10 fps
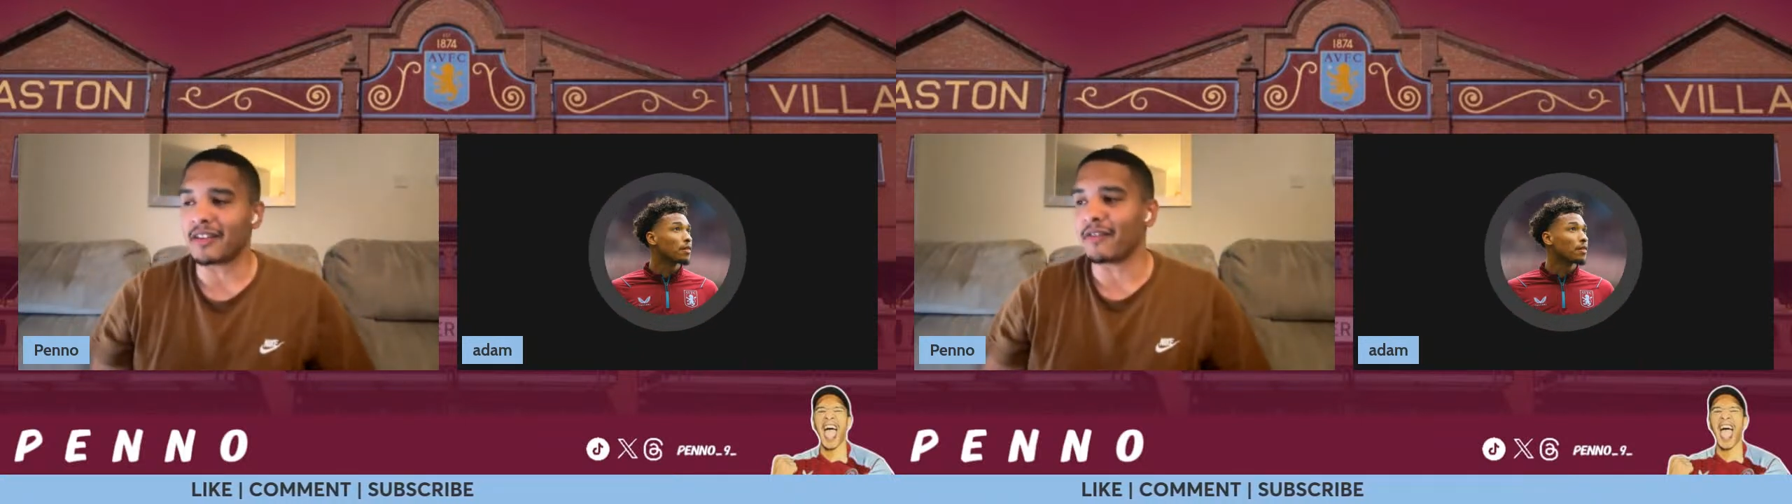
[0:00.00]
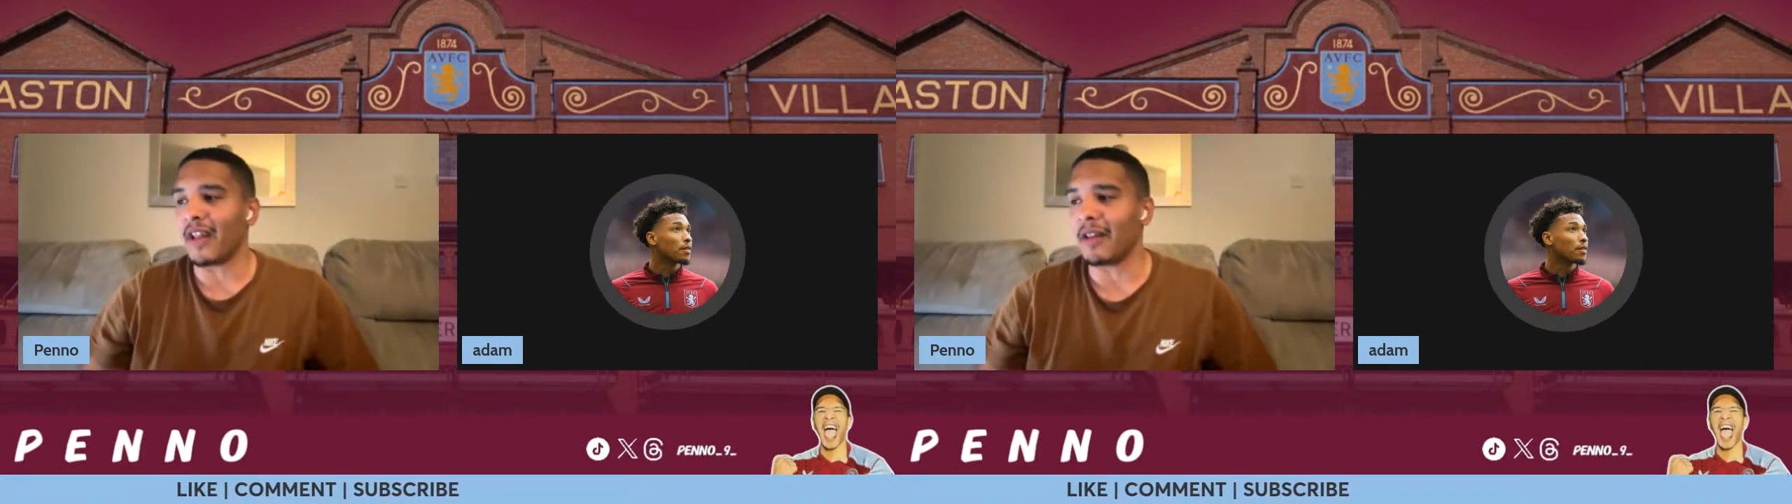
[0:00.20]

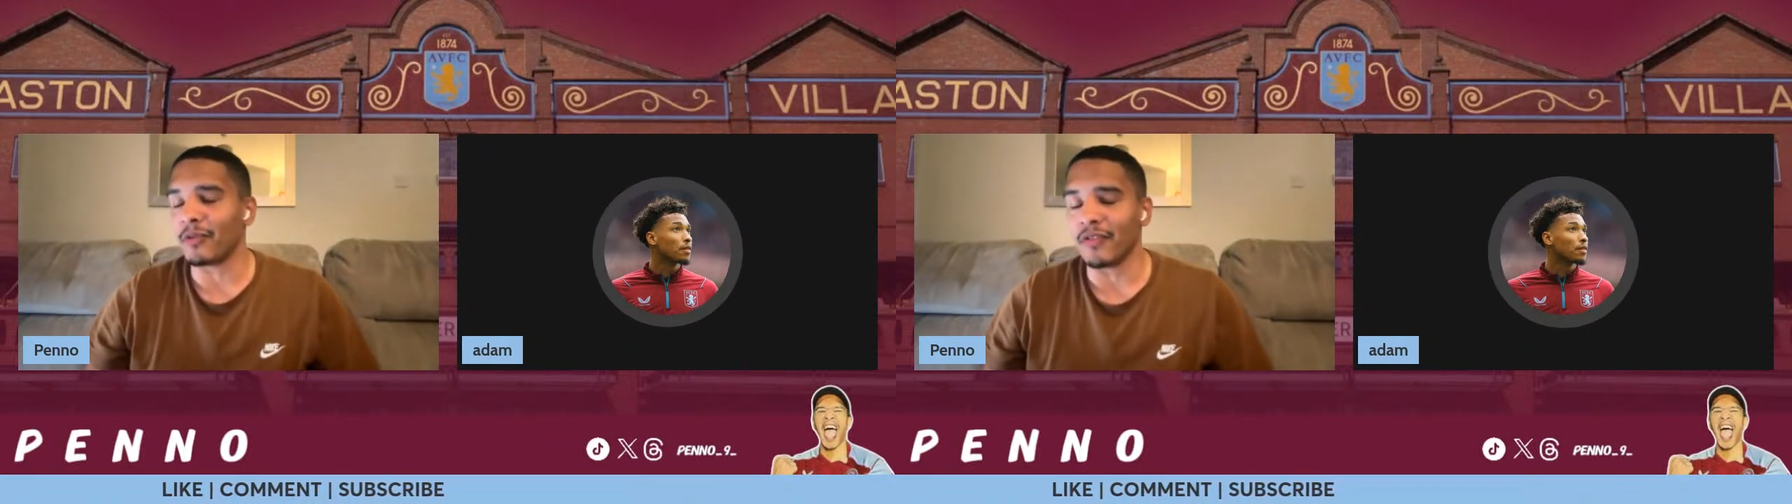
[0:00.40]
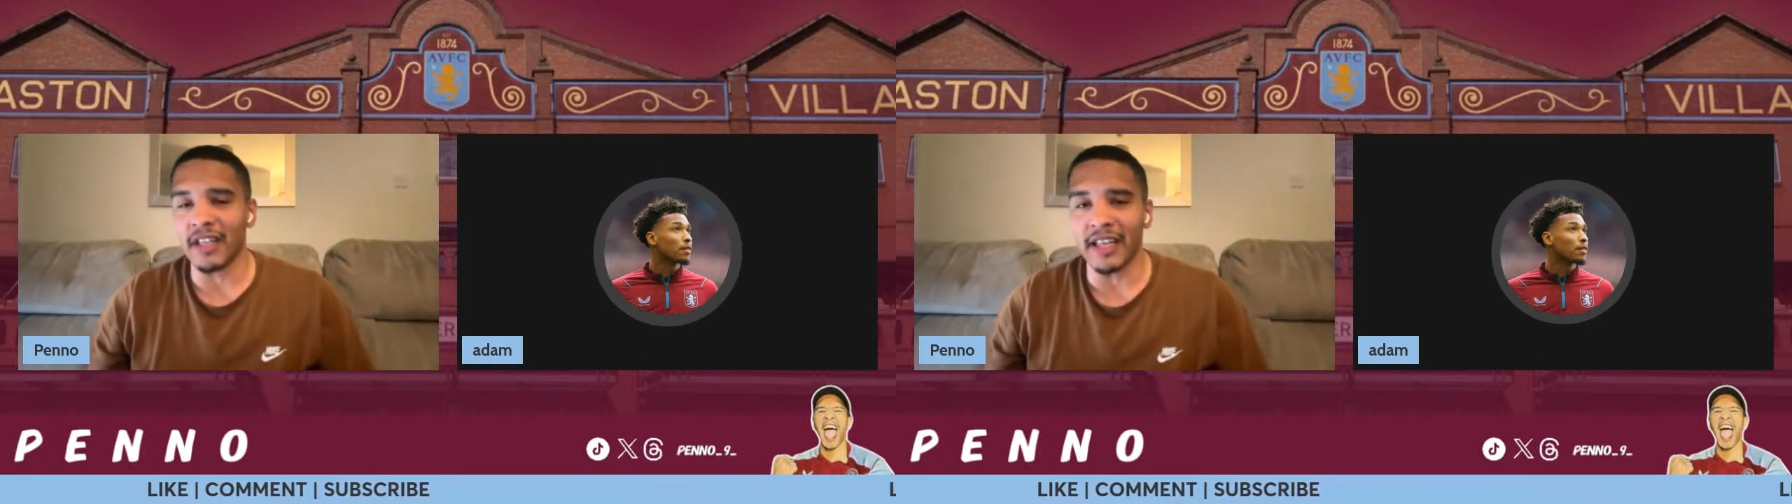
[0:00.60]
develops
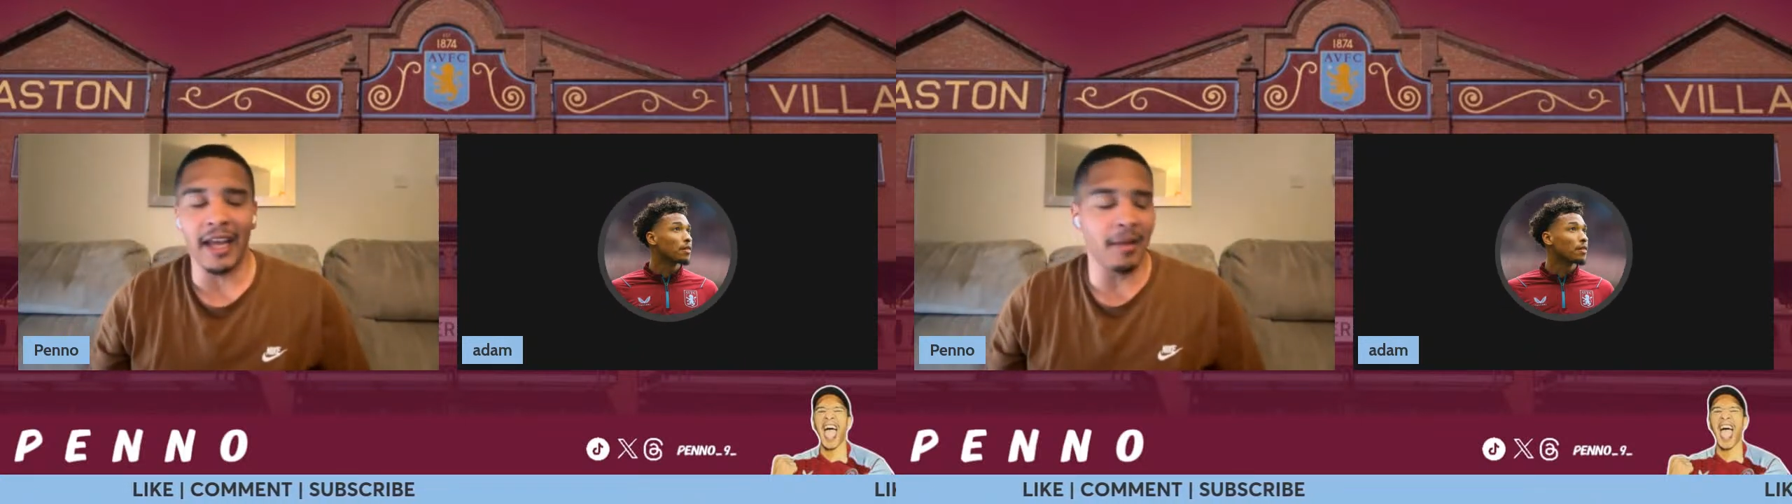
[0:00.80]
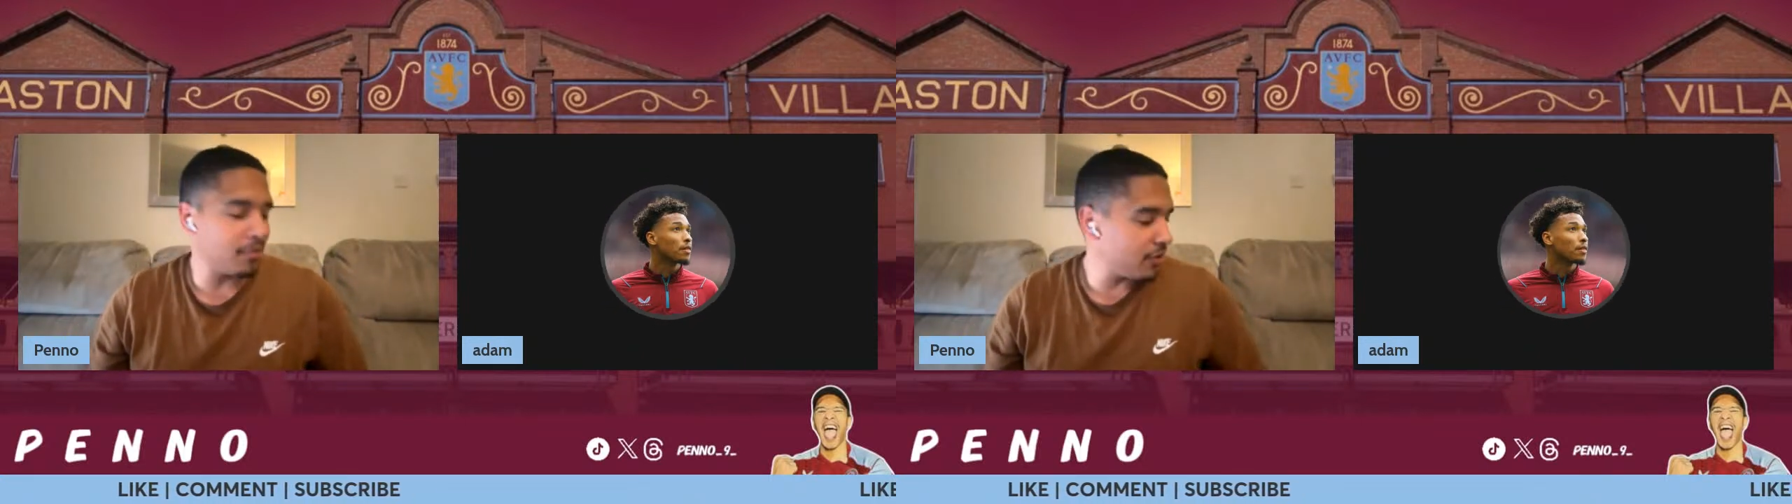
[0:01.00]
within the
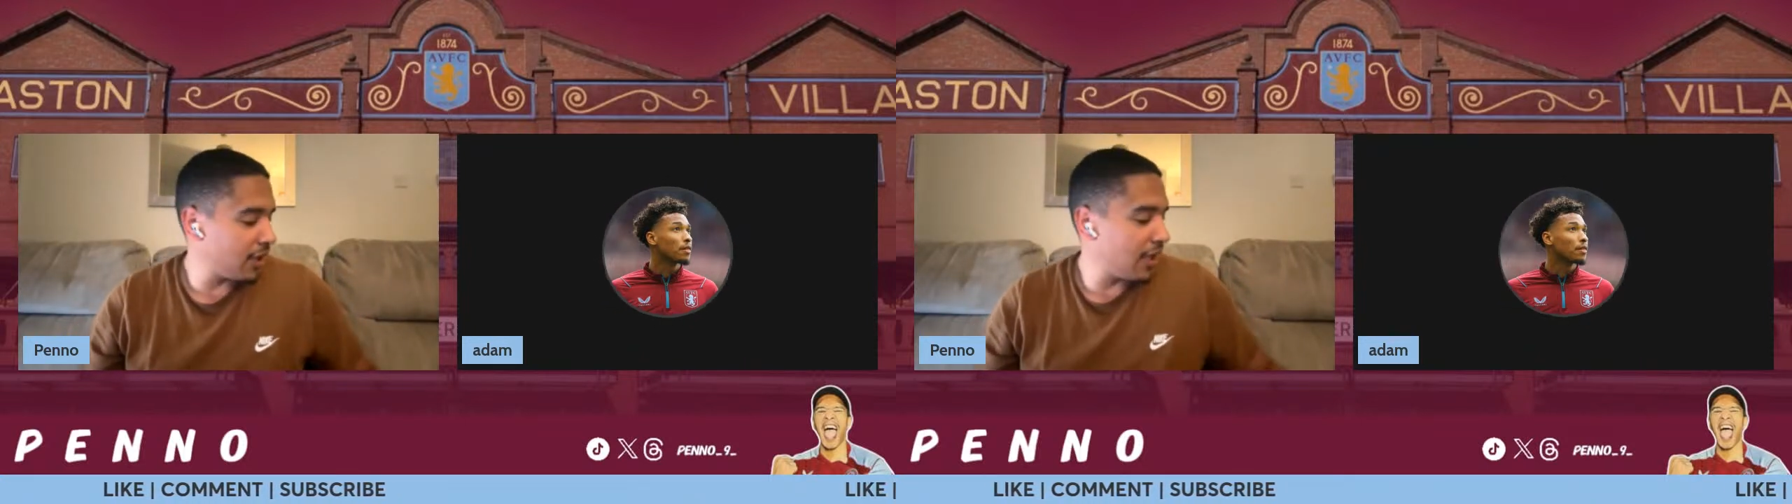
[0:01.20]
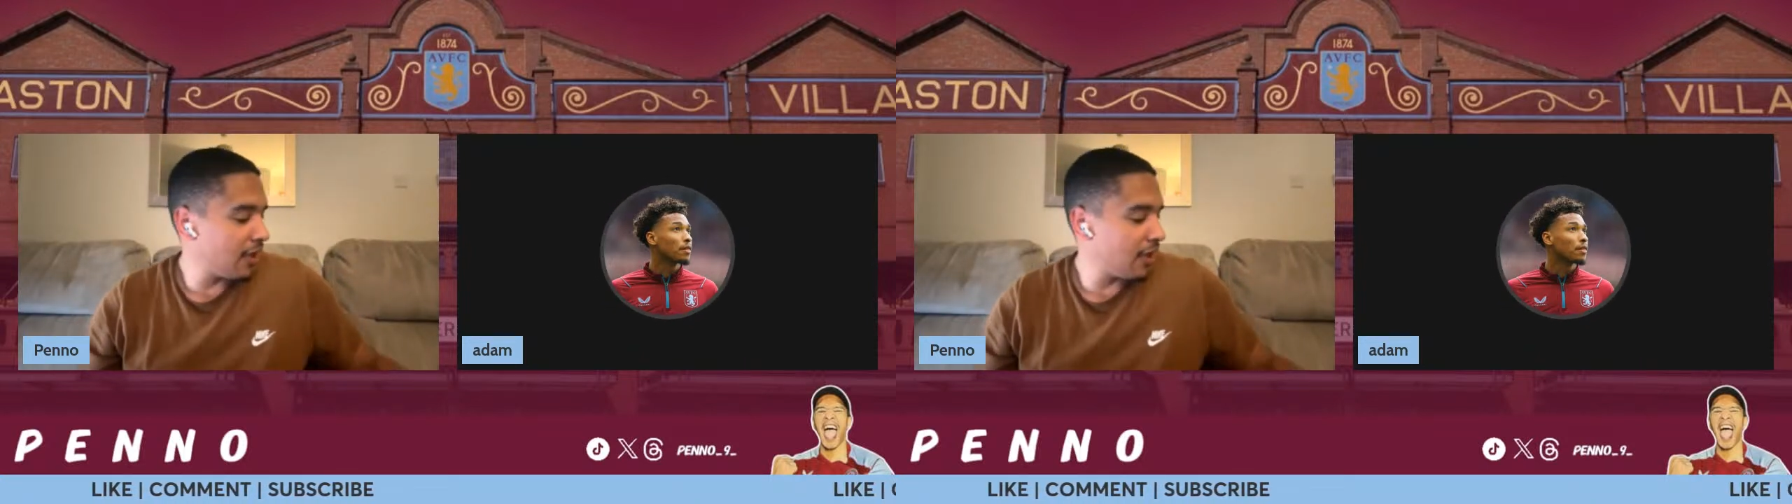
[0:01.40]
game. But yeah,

══════════════════════════════

**DESCRIPTION OF THE TASK:** Leave out all images, then reproduce the entries above exactly.

**RESPONSE AREA:**
10 fps
[0:00.00]
[0:00.20]

[0:00.40]
[0:00.60]
develops
[0:00.80]
[0:01.00]
within the
[0:01.20]
[0:01.40]
game. But yeah,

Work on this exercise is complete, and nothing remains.